Perché in Italia toccateci tutto ma non la mamma. Essa ci rassicura e ci protegge sempre e comunque, anche nelle scelte più ardimentose. Perché l’italiano è sempre stato per la rivoluzione: con il benestare del maresciallo e la benedizione del parroco. Sposa un uomo ma che piaccia a mamma.
Pasolini e i nuovi consumi. In principio fu l’omologazione culturale, prodotta dall’edonismo consumistico, che ci fa scemi uguali e felici, diffuso soprattutto dalla Tv. Correvano i primi anni 70 quando Pier Paolo Pasolini esponeva questa “scandaloso” giudizio e denunciava il “nuovo potere” politico-economico-mediatico sostanzialmente ateo o laicista che, a differenza del vecchio potere, il Fascio, ha cambiato gli italiani dentro – la chiamava mutazione antropologica, a dire che il nostro umano è stato radicalmente trasformato.
Sono passati 40 anni ma questo fenomeno rimane la premessa di tutto. Poi è chiaro che nell’Italia che ancora ricordava la fame e la fatica, funzionava il richiamo al bisogno materiale cui il prodotto risponde: “E dopo questa faticaccia non mi faccio un brodo? ma me lo faccio doppio. Un doppio brodo Star”, o “Non è vero che tutto fa brodo, è Lombardi il vero buon brodo”. Soddisfatti i bisogni primari, anni 60 e 70, si indicono nuovi bisogni, poi i prodotti diventano via via status simbol, qualcosa in cui ti riconosci perché ti aiuta ad essere socialmente riconosciuto. Io ci sono se posseggo… questo o quello. Se avevi il Rolex…

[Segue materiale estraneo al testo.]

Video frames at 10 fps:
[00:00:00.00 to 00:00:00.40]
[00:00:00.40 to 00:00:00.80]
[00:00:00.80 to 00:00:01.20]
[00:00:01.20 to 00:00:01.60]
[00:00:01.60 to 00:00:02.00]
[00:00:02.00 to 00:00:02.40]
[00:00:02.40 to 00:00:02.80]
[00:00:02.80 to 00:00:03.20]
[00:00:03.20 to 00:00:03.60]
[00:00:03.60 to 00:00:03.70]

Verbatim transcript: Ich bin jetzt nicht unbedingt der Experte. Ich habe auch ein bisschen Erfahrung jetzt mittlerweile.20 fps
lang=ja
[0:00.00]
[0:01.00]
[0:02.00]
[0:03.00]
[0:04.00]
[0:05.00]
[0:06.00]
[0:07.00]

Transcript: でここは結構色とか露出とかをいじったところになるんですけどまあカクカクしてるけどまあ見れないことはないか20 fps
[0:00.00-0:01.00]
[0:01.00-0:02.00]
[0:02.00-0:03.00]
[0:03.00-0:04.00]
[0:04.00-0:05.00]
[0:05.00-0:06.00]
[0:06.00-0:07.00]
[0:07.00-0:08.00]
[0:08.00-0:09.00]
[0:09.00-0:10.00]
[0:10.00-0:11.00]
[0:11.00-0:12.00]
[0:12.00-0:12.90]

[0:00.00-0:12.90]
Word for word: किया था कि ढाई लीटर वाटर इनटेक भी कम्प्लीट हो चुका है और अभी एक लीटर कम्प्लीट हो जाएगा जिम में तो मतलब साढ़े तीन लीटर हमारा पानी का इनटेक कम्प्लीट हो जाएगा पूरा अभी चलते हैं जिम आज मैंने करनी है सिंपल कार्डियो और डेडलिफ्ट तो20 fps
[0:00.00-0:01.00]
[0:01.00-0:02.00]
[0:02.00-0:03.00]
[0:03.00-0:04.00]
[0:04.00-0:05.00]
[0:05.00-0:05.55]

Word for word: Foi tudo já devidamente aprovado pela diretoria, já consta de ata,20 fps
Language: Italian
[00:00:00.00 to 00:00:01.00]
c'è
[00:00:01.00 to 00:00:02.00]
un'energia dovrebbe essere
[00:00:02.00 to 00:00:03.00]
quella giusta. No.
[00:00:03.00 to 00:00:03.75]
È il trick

Frittata e galline ovaiole. In principio… Ma adesso il telefonino ce l’hanno tutti, e i vari gestori della rete mobile farebbero fatica a dirti che avere un Tim fa status simbol e un Wind no. E Vodafone, per esempio, come fa a persuaderti che solo lui ti dà la velocità di connessione del 4G? Impossibile. Insomma, molti prodotti o servizi si equivalgono, in una notte resa oscura dal sovraffollamento di bisogni veri e finti, di prodotti utili e inutili, e in una confusione di valori e disvalori, di simboli e di significati cui leghiamo necessariamente i nostri comportamenti. Per non dire del fatto che non basta il 4G per avere davvero una connessione molto più veloce, perché i fattori delle velocità sono molteplici. Occorre che all’offerta commerciale nella testa del consumatore sia associato una forma persuasiva di riconoscimento, sentita inconsciamente quasi costitutiva dell’Io.
Nel caso Vodafone: io appartengo alla comunità della gente libera intelligente e avanti (perché nessuno vorrebbe sentirsi né essere catalogato come appartenente alla comunità degli ignoranti retrogradi e oscurantisti) e quindi Io sono, cioè non sono uno che non vale niente. E Vodafone è con me, è dalla stessa parte, nella stessa tribù.
Ma siamo italiani, e nello spot Fabio Volo come la mamma Findus ti è vicino e ti fa sentire qualcuno perché anche tu povero fantozziano sei sulla frontiera giusta, e anche per te che magari ti sei sempre cagato sotto “è arrivata l’ora di avere coraggio”. Yes I can.
Dite che è una frittata? Eh. E’ da mo’ che sono state rotte le uova. Che dire? Servono nuove ovaiole.
PS. Barilla non è Giovanardi, che la bandiera non l’ammaina e non ha il Mulino Bianco. Così la sua ditta si è iscritta anch’essa alla lista delle aziende gay-friendly. Non la vedo bene per il mugnaio fornaio Banderas.